Last Updated on May 5, 2015, by eNotes Editorial. Word Count: 776
At the start of the day, the great chief Batouala arises at dawn to his usual morning ritual of scratching himself, yawning, rubbing his eyes with the back of his hand, and making love to his sleeping wife—all mundane acts he performs daily and mindlessly. His days consist of a morning smoke, his favorite pastime; breakfast with Yassigui’ndja, his first and favorite but childless wife; and disdainful reflections on how the whites’ way of life is different from his. Because his thoughts and actions are tradition-inspired, he rejects anything that opposes custom. He muses disdainfully on the ridiculousness of whites, the boundjous, who are “the vilest and most perfidious of men” and therefore worthy of contempt. Their “witches’ inventions”—from shoes and the radio to the telescope and the bicycle—their proud claim of knowing “everything and then some,” their atrocities and exploitation of the natives in the name of civilization, their paternalism and enslavement of the black people, and their “malignity and omniscience” make them “terrifying.” Unlike the Banda concept of life and work, the boundjous’ concept of work means fatigue without immediate or tangible remuneration. More important to Batouala, the guardian of obsolete customs, the boundjous robbed the villagers of their dances and songs, their whole life. Batouala vows that he will not tire of telling about the boundjous’ cruelty, duplicity, and greed until his last breath.
Batouala begins his formal duties by summoning the villagers, among them Bissibi’ngui, to remind them of the approaching feast of the Ga’nza, three days hence. Unbeknown to Batouala, Bissibi’ngui, a young, handsome, muscular womanizer, popular among the village women, slept with eight of Batouala’s nine wives. The exception is Yassigui’ndja, to whom Bissibi’ngui is attracted but whom he did not yet seduce. Feeling young and “rich in unused passion,” particularly since Batouala is beginning to grow old and seems mostly interested in smoking his pipe, Yassigui’ndja is tempted to and does finally accept Bissibi’ngui’s advances, intimating through her musings that Batouala, although a good husband, no longer satisfies her sexually.
Batouala’s suspicions about Yassigui’ndja and Bissibi’ngui are aroused, and shortly thereafter confirmed, during the climax of the fertility dance of the Ga’nza ceremony, when “all things are permitted, even perversions and sins against custom.” Seized with the drunkenness of the dance, Yassigui’ndja and Bissibi’ngui fall to the ground entwined, but they are soon separated by the enraged, knife-wielding Batouala, who swears to skin his wife and emasculate her seducer. The feverish festival of the Ga’nza ends abruptly, but not until Batouala’s drunken father dies from a heavy dose of Pernod, “foreign kene” (the white man’s liquor). Because the villagers’ dances and songs are forbidden by the colonial administration, Batouala’s people are able to satisfy their customs only in the absence of the French commandant. At his approach, however, the drunken villagers flee, leaving behind the dead body of Batouala’s father.
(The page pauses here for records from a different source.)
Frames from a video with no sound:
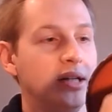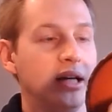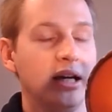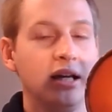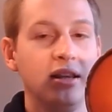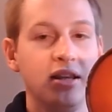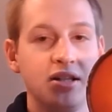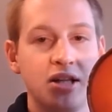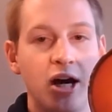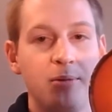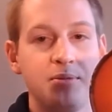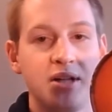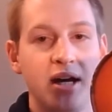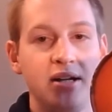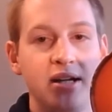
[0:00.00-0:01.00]
in this
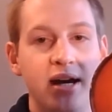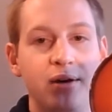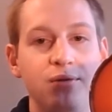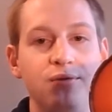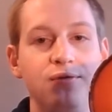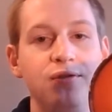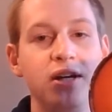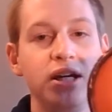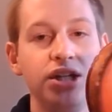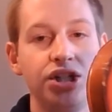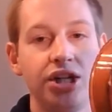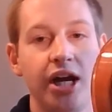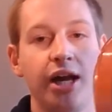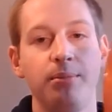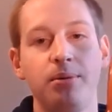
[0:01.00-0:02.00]
upside down V
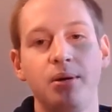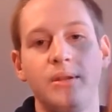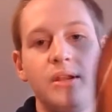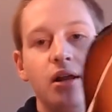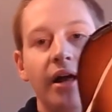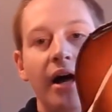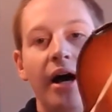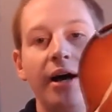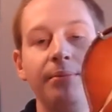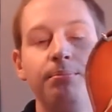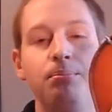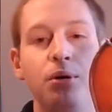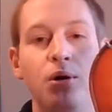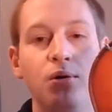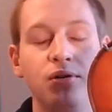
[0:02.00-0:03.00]
shape on
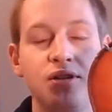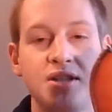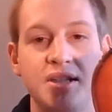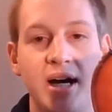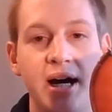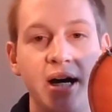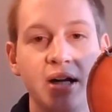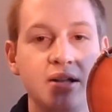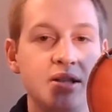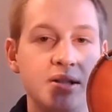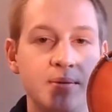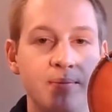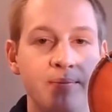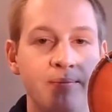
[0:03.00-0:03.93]
both sides.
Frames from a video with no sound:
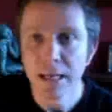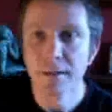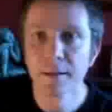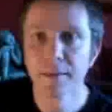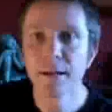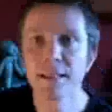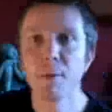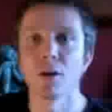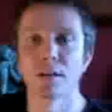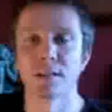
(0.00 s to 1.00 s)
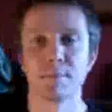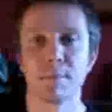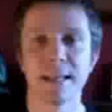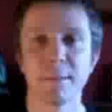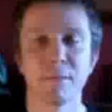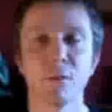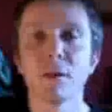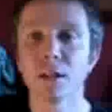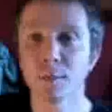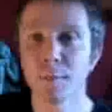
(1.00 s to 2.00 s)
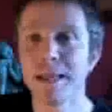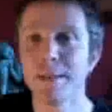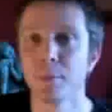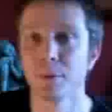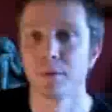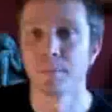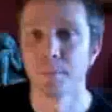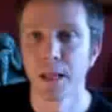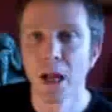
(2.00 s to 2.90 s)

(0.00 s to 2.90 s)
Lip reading: The third box is made up of all those people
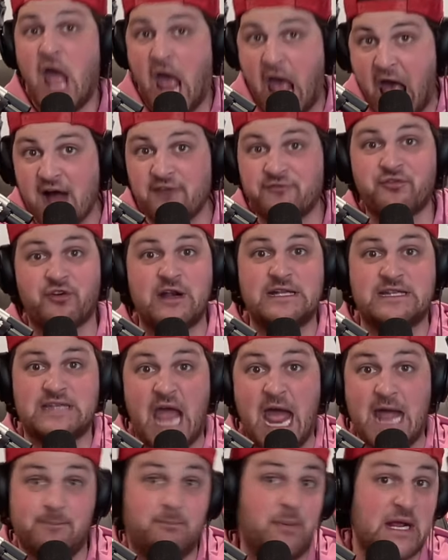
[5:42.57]
Every
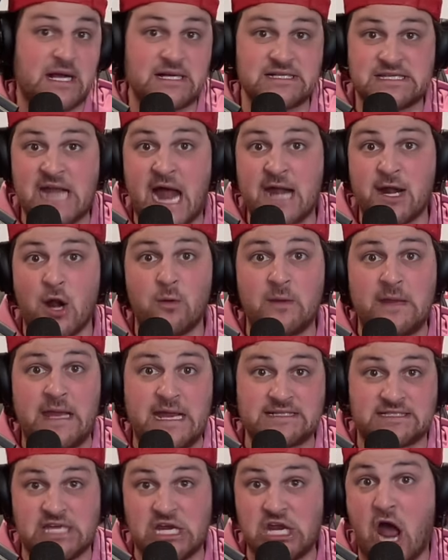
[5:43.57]
day. Because not
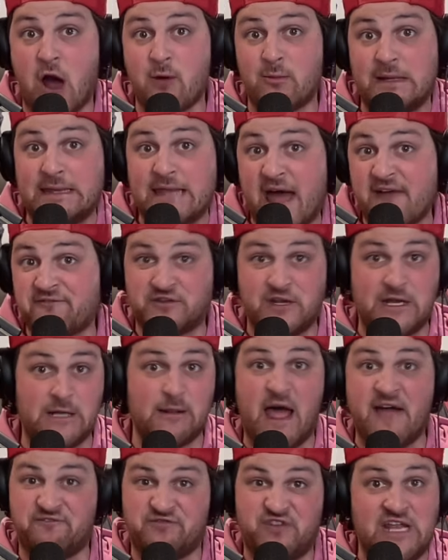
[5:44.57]
only is he going
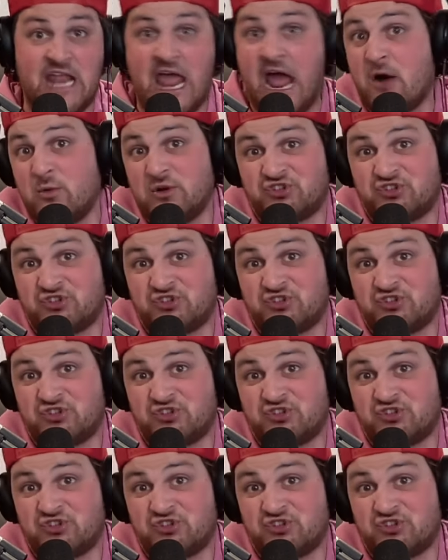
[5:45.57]
lefty-lefty now,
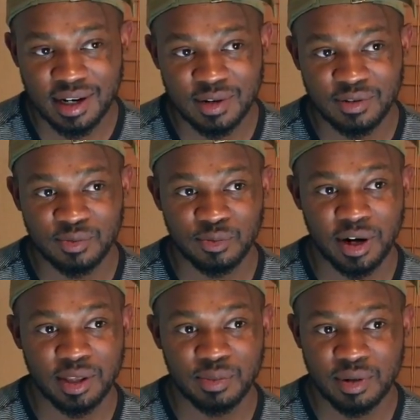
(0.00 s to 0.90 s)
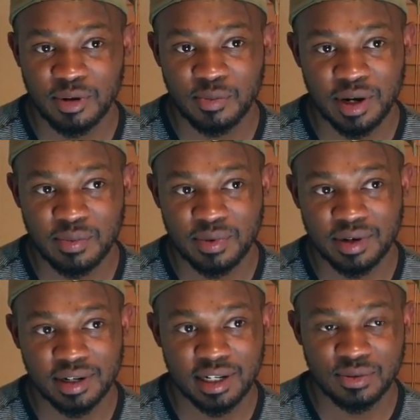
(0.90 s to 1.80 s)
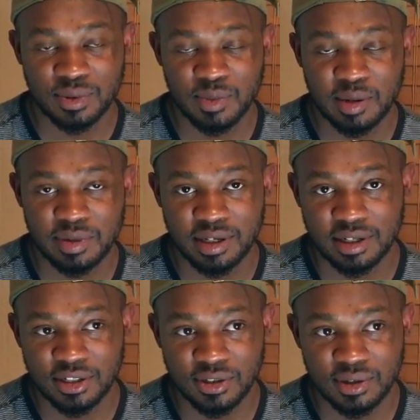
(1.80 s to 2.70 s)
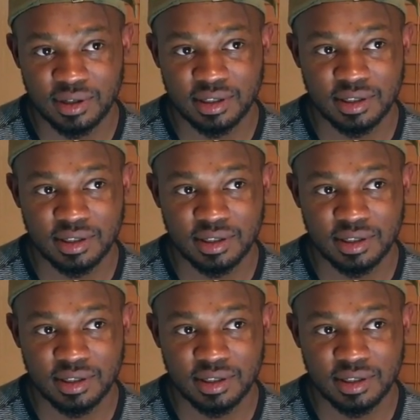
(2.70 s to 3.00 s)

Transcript: I'd rather put them on paper, and that's what made me get into drawing.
After the customary two-week ritual burial of Batouala’s father, Batouala begins planning his revenge on Bissibi’ngui. While the men are out burning the bush and arranging the nets for the great annual hunt, Yassingui’ndja and Bissibi’ngui pledge their desire to possess each other. The villagers hold Yassigui’ndja responsible for the death of Batouala’s father, and they threaten to ascertain her guilt by subjecting her to a series of violent tests. Bissibi’ngui agrees to leave the village and become a soldier, but not until after the great annual hunt. Joining Batouala and his hunting party, wily Bissibi’ngui schemes to kill Batouala, the renowned hunter warrior. The hunt begins, but not before a panther bounds into their midst, causing confusion. Taking advantage of the pandemonium, Batouala aims his lance at Bissibi’ngui, his ouandja (enemy), but misses. Disturbed by the confusion and Batouala’s flying spear, the enraged panther mauls and disembowels Batouala, the great chief and celebrated warrior, whose exploits in love and in war are unparalleled.
Chaos prevails for two weeks of exorcism, fetishes, and incantations, and the villagers finally give up all hope of saving their chief. While Batouala lies dying, the villagers plunder his belongings, raid his flock, and steal his weapons. In his delirium, Batouala reproaches the whites. Emboldened, Yassigui’ndja and Bissibi’ngui make love in his hut. Suddenly, in one final defiant gesture, the chief rises from his bed and lunges at the pair, causing them to flee into the night. Batouala collapses and dies. The great chief is felled by Mourou, the panther, and by the implacable witchcraft of Do’ndorro.